Top of Recorded data
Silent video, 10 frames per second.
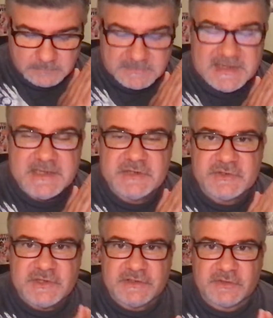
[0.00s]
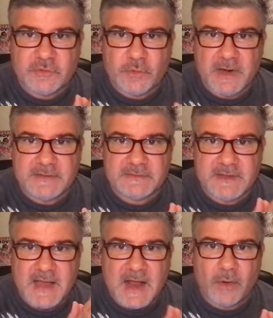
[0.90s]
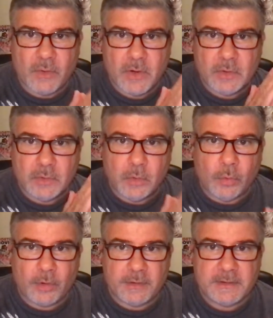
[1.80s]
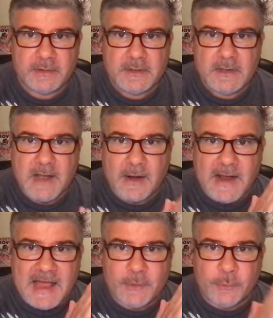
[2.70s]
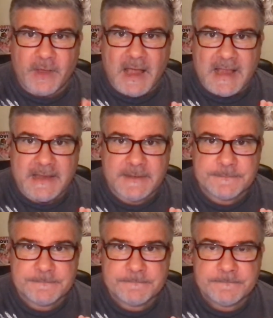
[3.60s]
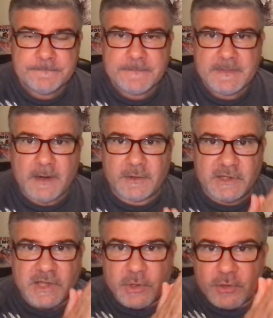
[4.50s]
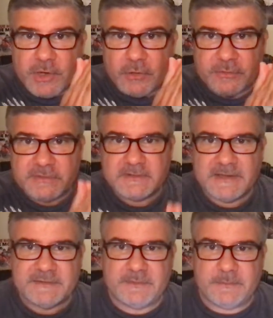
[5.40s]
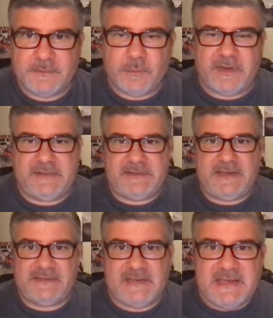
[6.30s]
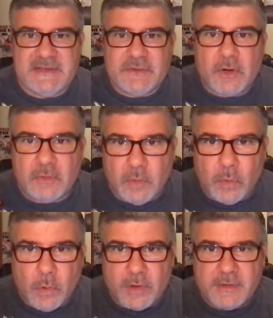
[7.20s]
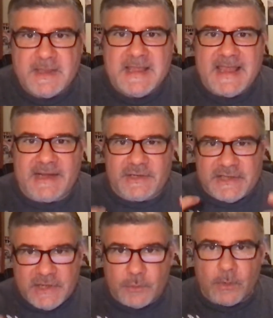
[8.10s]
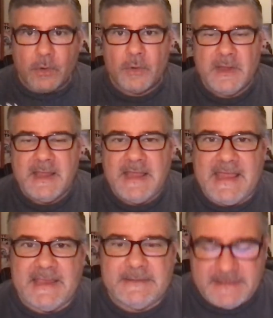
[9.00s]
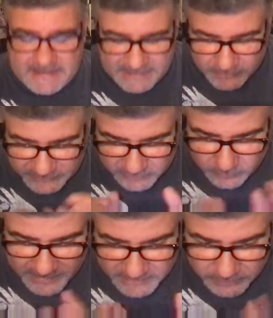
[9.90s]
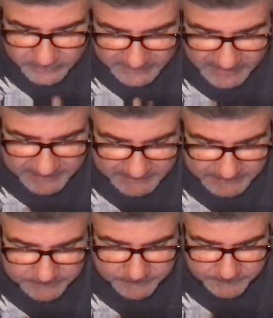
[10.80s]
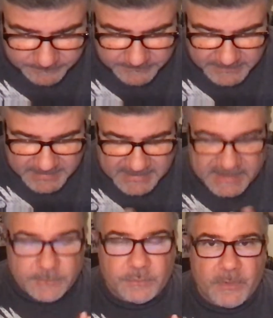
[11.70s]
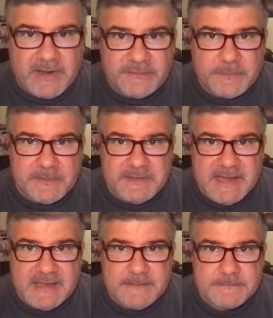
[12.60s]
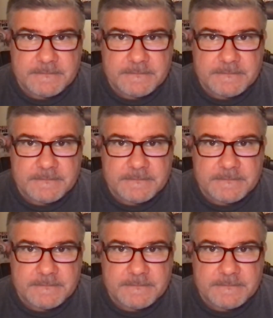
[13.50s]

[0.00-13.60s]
He is Jesus Christ, our Lord, our Adonai, our Kyrios, as the Greek says. He is our Lord and hero. And, and here's the great news, guys. He was raised from the dead.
Bottom of Recorded data
Exercise goal
The reply should hold every record, unchanged, and no pictures.

Result for this task
Silent video, 10 frames per second.
[0.00s]
[0.90s]
[1.80s]
[2.70s]
[3.60s]
[4.50s]
[5.40s]
[6.30s]
[7.20s]
[8.10s]
[9.00s]
[9.90s]
[10.80s]
[11.70s]
[12.60s]
[13.50s]

[0.00-13.60s]
He is Jesus Christ, our Lord, our Adonai, our Kyrios, as the Greek says. He is our Lord and hero. And, and here's the great news, guys. He was raised from the dead.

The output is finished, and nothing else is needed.